Passed 84th Regular Session:
- SB 57 Relating to information collected by a regional tollway authority.
Synopsis: SB 57 establishes the confidentiality of the personal identifying information, including payment information, of public transit riders and toll-road users who pay by mail or are exempt from tolls. This provision extending confidentiality to pay-by-mail users of toll roads would not apply to Transportation Code, sec. 372.102(a), which permits toll entities to publish a list of the registered owners or lessees or vehicles that are liable for unpaid tolls.
- SB 678 Relating to coordinated county transportation authorities.
Synopsis: S.B. 678 amends the Transportation Code to cap at $125 million the total liability of a coordinated county transportation authority and a railroad that enter into an agreement to provide public passenger rail services, and the governing boards, directors, officers, employees, and agents of the authority and railroad, for all claims for damages arising from a single incident involving the provision of public passenger rail services under the agreement. The bill applies only to public passenger rail services provided under an agreement between an authority created before January 1, 2005, and public passenger rail lines and rail rights-of-way that are located in the Interstate 35W/Interstate 35 corridor or are a northern extension of existing passenger rail service in the Interstate 35E corridor.
- SB 1467 Relating to authorizing the collection of a service charge on certain electronic toll collection customer account payments.
Synopsis: SB 1467 allows a private entity that allowed customers to make electronic toll account payments under an agreement with the Texas Department of Transportation (TxDOT) in a location other than a TxDOT office to assess a service charge in addition to the amount paid on the account. The Texas Transportation Commission would set the maximum service charge, which could not be greater than $3.

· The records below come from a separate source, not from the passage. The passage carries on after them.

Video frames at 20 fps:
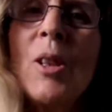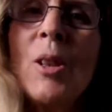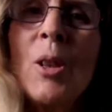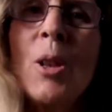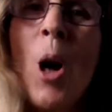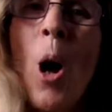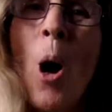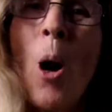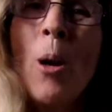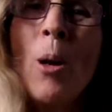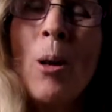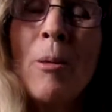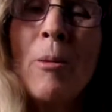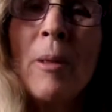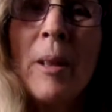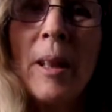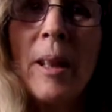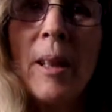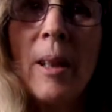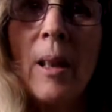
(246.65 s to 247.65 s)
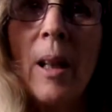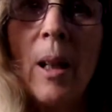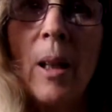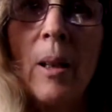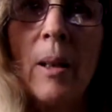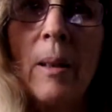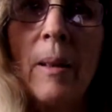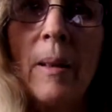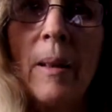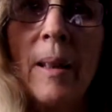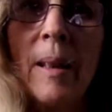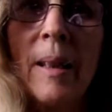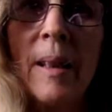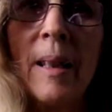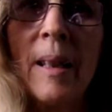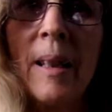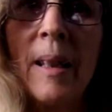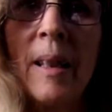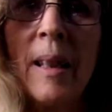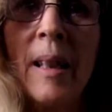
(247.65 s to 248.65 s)
tolerant though.
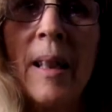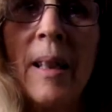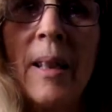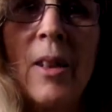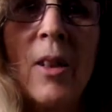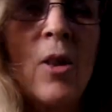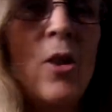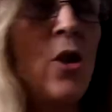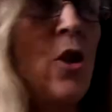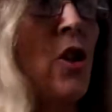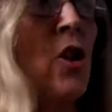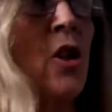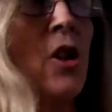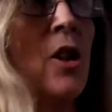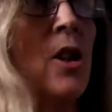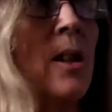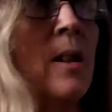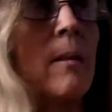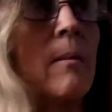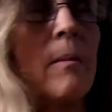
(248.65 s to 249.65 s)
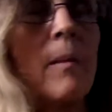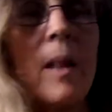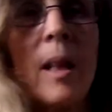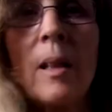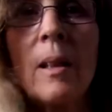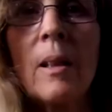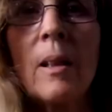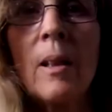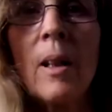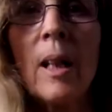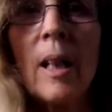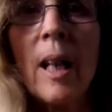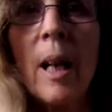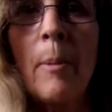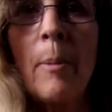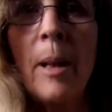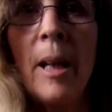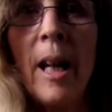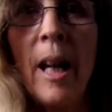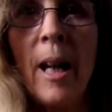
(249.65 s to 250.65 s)
She just doesn't like
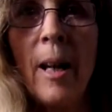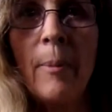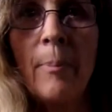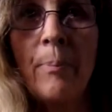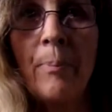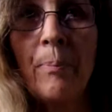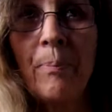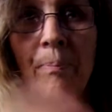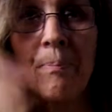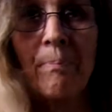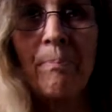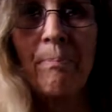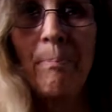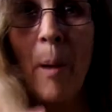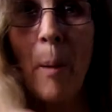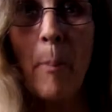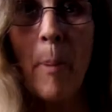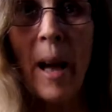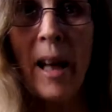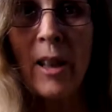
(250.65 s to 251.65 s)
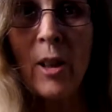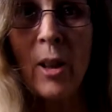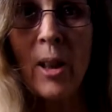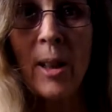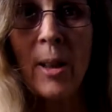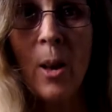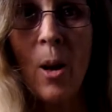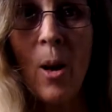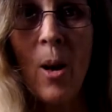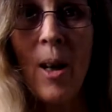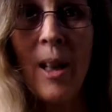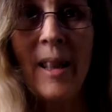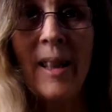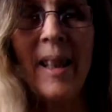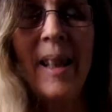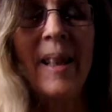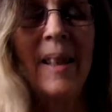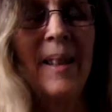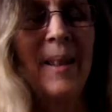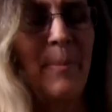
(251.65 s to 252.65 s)
coming out. But back to
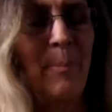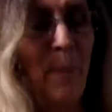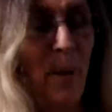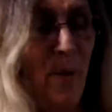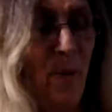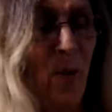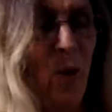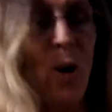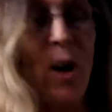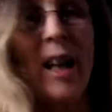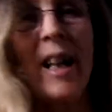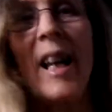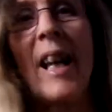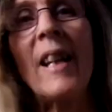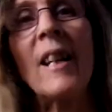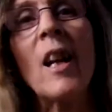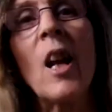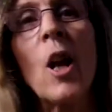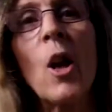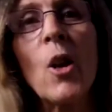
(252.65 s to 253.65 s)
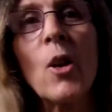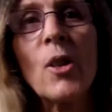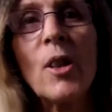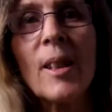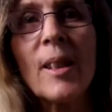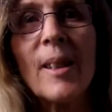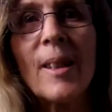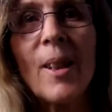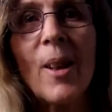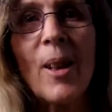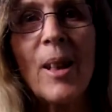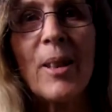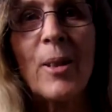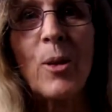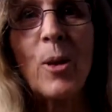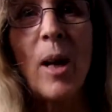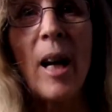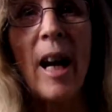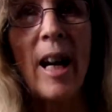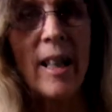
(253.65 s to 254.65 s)
size before I get
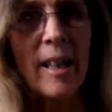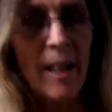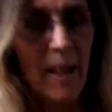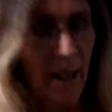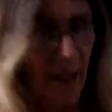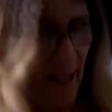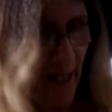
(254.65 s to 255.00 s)
sidetracked.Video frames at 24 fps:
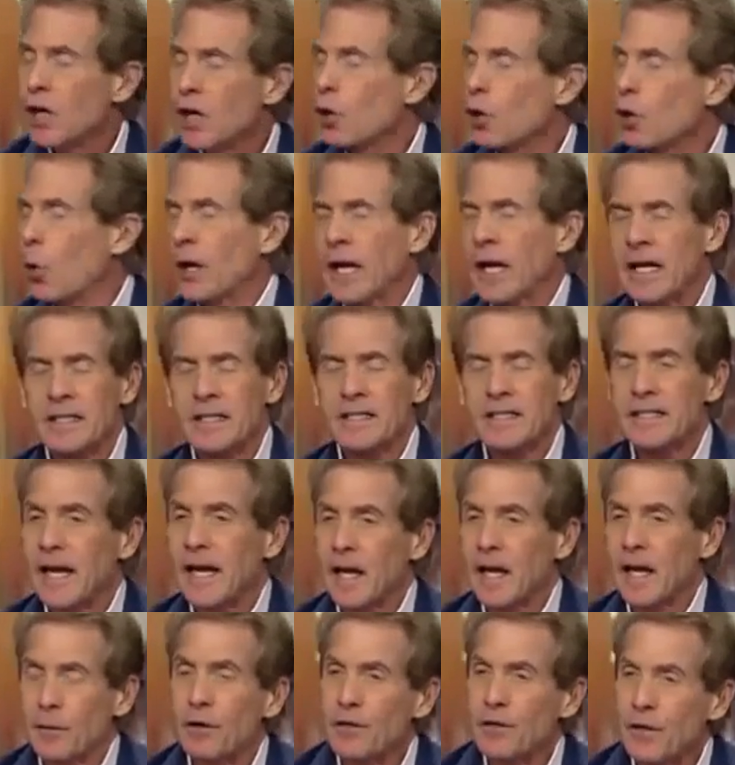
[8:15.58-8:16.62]
going against
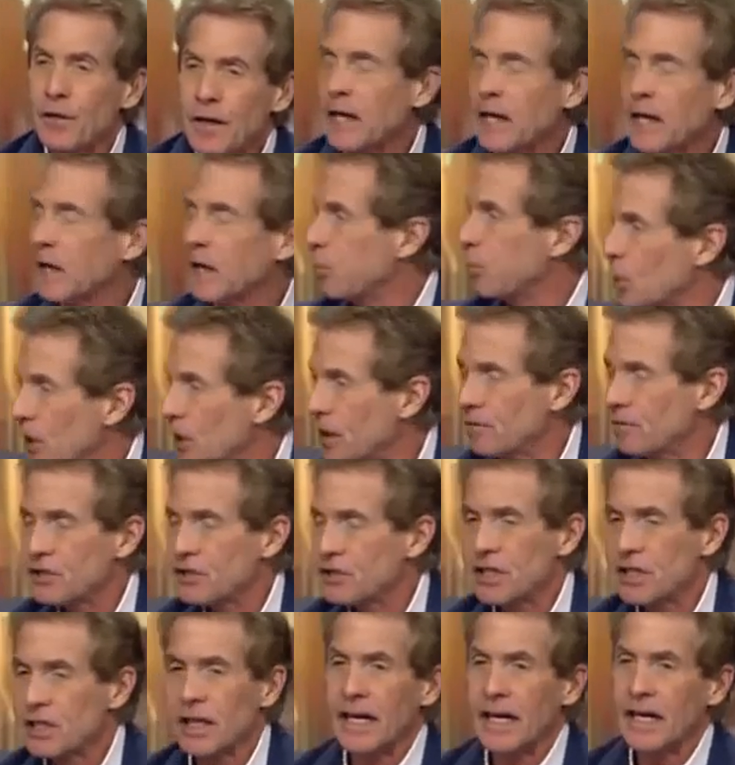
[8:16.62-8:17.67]
everything he believes
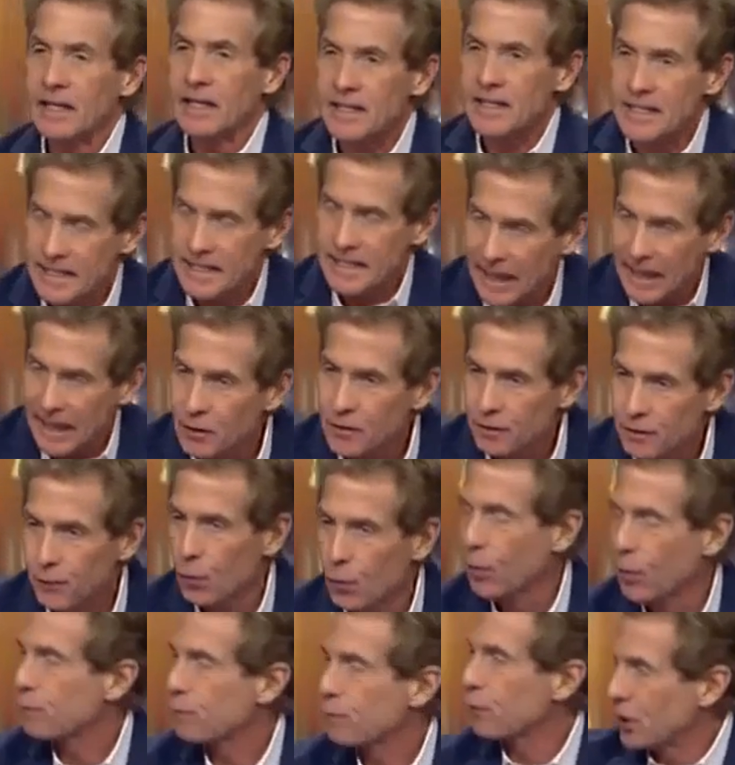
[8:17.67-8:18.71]
in and stands
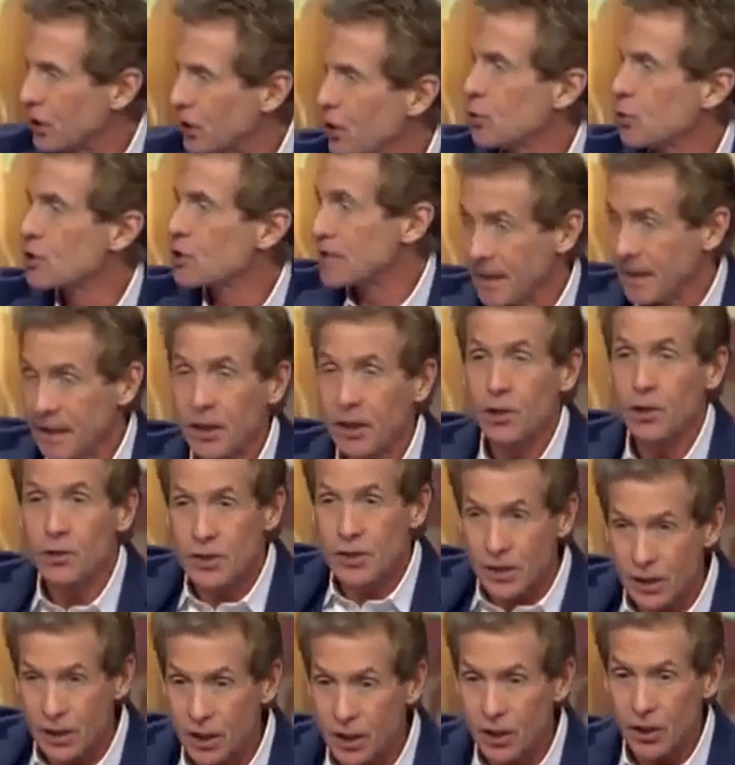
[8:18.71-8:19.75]
for years and
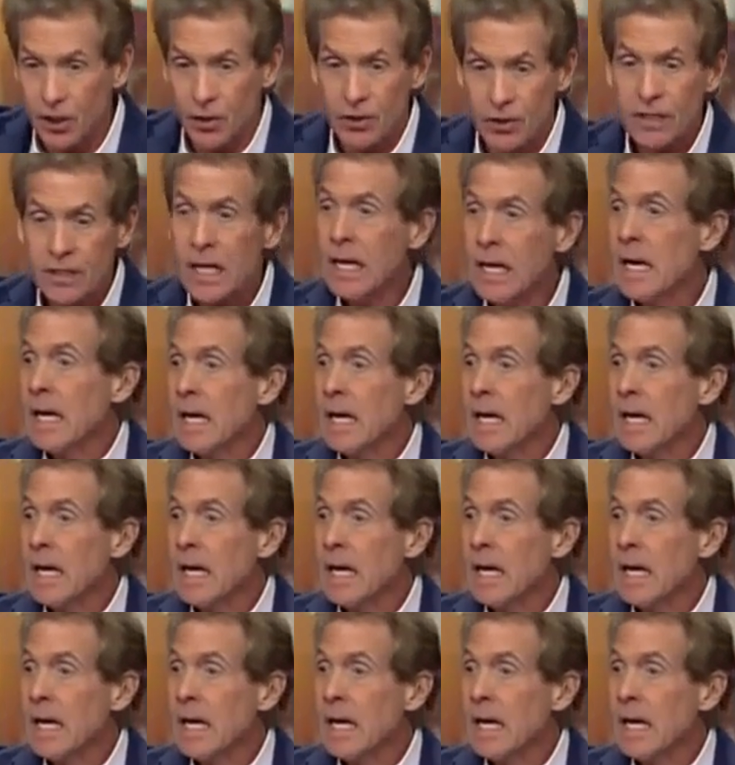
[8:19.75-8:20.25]
years and years.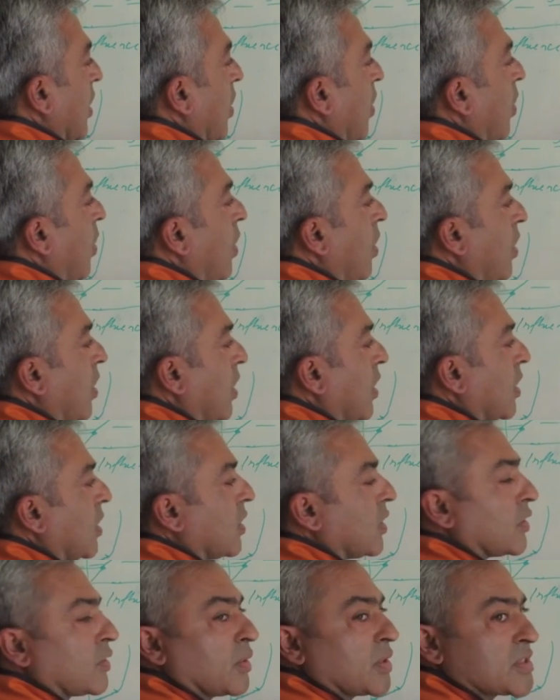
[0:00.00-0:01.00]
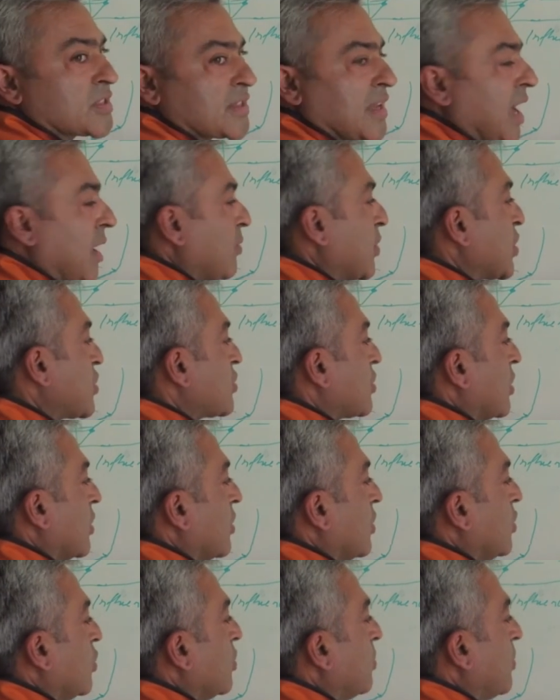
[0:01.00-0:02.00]
or to establish a
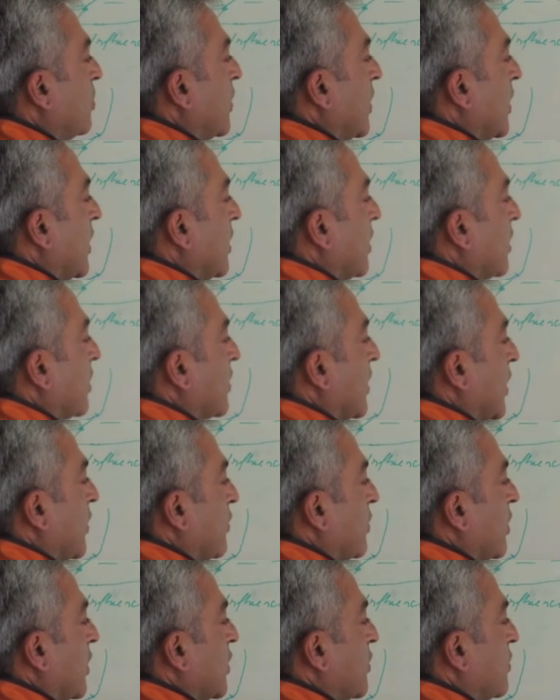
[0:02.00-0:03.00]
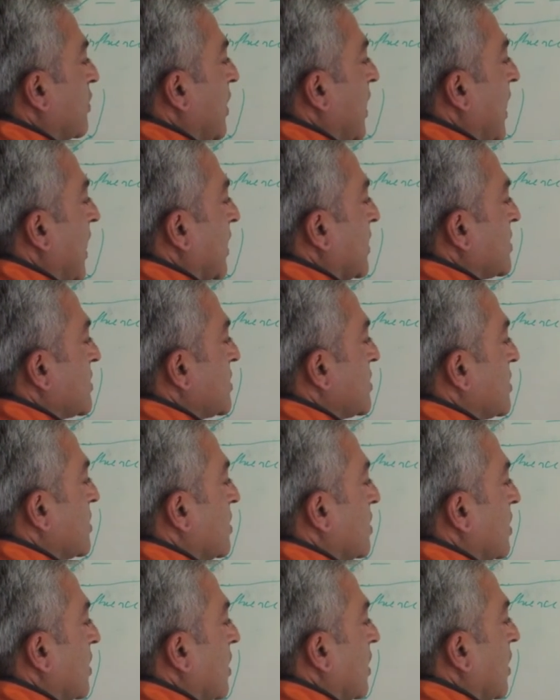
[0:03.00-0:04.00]
new player that really tracks
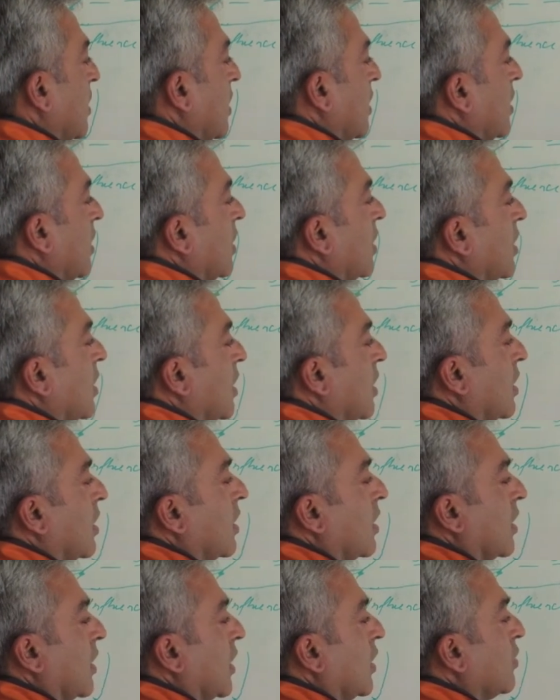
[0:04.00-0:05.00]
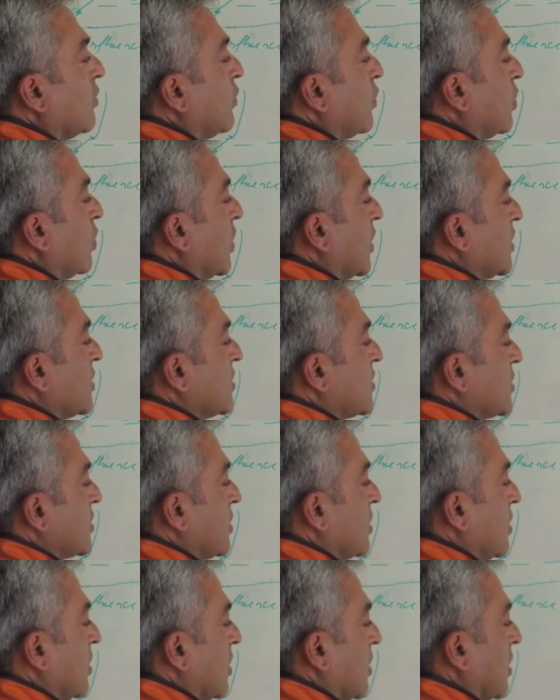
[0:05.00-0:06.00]
influence
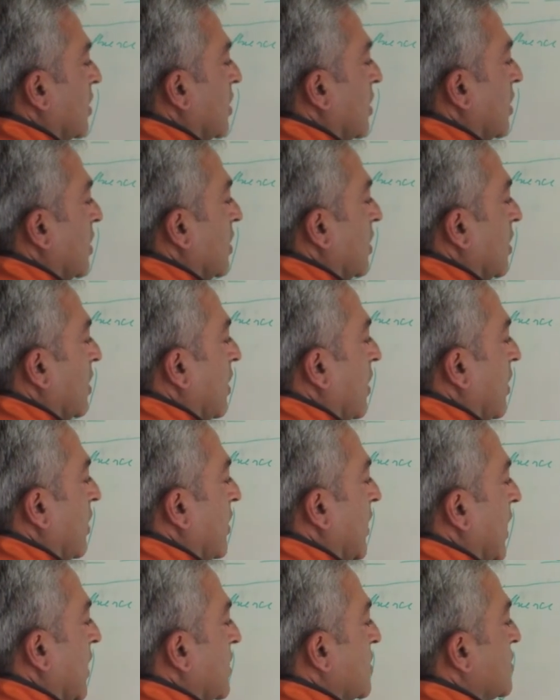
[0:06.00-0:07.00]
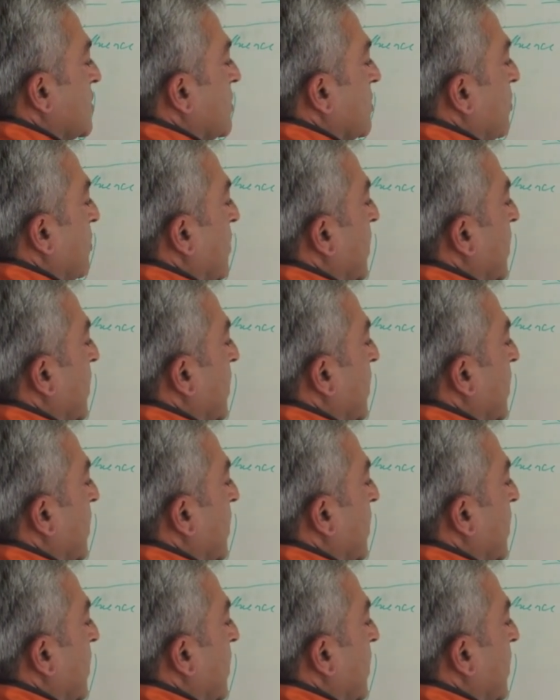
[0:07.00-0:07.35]
that is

- HB 790 Relating to noise abatement procedures on certain turnpikes.
Synopsis: H.B. 790 requires the Texas A&M Transportation Institute to conduct a study assessing the implementation and effectiveness of sound mitigation measures on highways that are part of the state highway system and toll roads or turnpikes under the jurisdiction of a toll project entity.
- HB 1394 Relating to the composition, governance, and authority of a regional tollway authority that has or proposes to have projects located in counties that are not part of the authority.
Synopsis: HB 1394 specifies conditions under which certain counties that were outside a tollway authority but contained part of an authority’s turnpike project become part of the authority. This would occur on the date the authority determined that:
- toll collections at assessment facilities within the county accounted for at least 4 percent of tolls collected on all the authority’s turnpike projects; and
- the county’s population was at least 4 percent of the total population of the counties already in the authority.
6. HB 1833 amends current law relating to agreements of certain counties to acquire, construct, maintain, or operate a toll bridge.
Synopsis: H.B. 1833 removes the population bracket to allow any county along the United States-Mexico border to contact with another entity to operate a toll bridge. This will allow counties to determine the most efficient method to operate these critical facilities and contract with another entity if that be determined to be the best option.
- HB 2549 Relating to the authority and operation of regional tollway authorities.
Synopsis: HB 2549 makes several changes to the Transportation Code to address issues of enforcement, billing, and reporting for tollway authorities.
Enforcement. The bill specifies that a tollway authority contracted to provide tolling services for a toll project would be considered the toll project entity for the purposes of enforcing unpaid tolls. The authority will not be allowed to stop, detain, or impound a vehicle unless specifically permitted to do so by a tolling service agreement.
Billing. For unpaid tolls collected by mail, the bill will change the payment due date from no later than 30 days to no later than 25 days after the date the authority mailed the invoice to the correct address of the registered owner of the vehicle associated with the unpaid toll. Timeframes associated with subsequent unpaid toll notices will derive from this initial 25-day deadline.
A court assessing and collecting a fine from a vehicle owner who failed to pay a toll after repeated notice, could collect and forward to the authority the properly assessed unpaid toll and other fees as determined by the court after a hearing or by written agreement of the vehicle owner. The bill also allows tolling authorities to send information such as invoices to tollway users online, instead of by first-class mail, if the recipient agreed to the terms of electronic billing and receipt of information.
Reporting. The bill has changed the due date for the toll authority’s annual report to county commissioners from March 31 to June 30.
- HB 2612 Relating to a report to the legislature regarding the elimination of toll roads.
Synopsis: H.B. 2612 states the Texas Department of Transportation shall submit to each standing committee of the senate and house of representatives that has primary jurisdiction over transportation matters a report that:
- lists the amount of debt service on bonds issued for each toll project in this state;
- identifies, based on criteria provided by the Texas Transportation Commission, bonds that would be appropriate for accelerated or complete lump-sum payment of debt service; and
- proposes a plan to eliminate all toll roads in this state, except for tolls on roads constructed, operated, or maintained only with proceeds from the issuance of bonds by a toll project entity other than the department.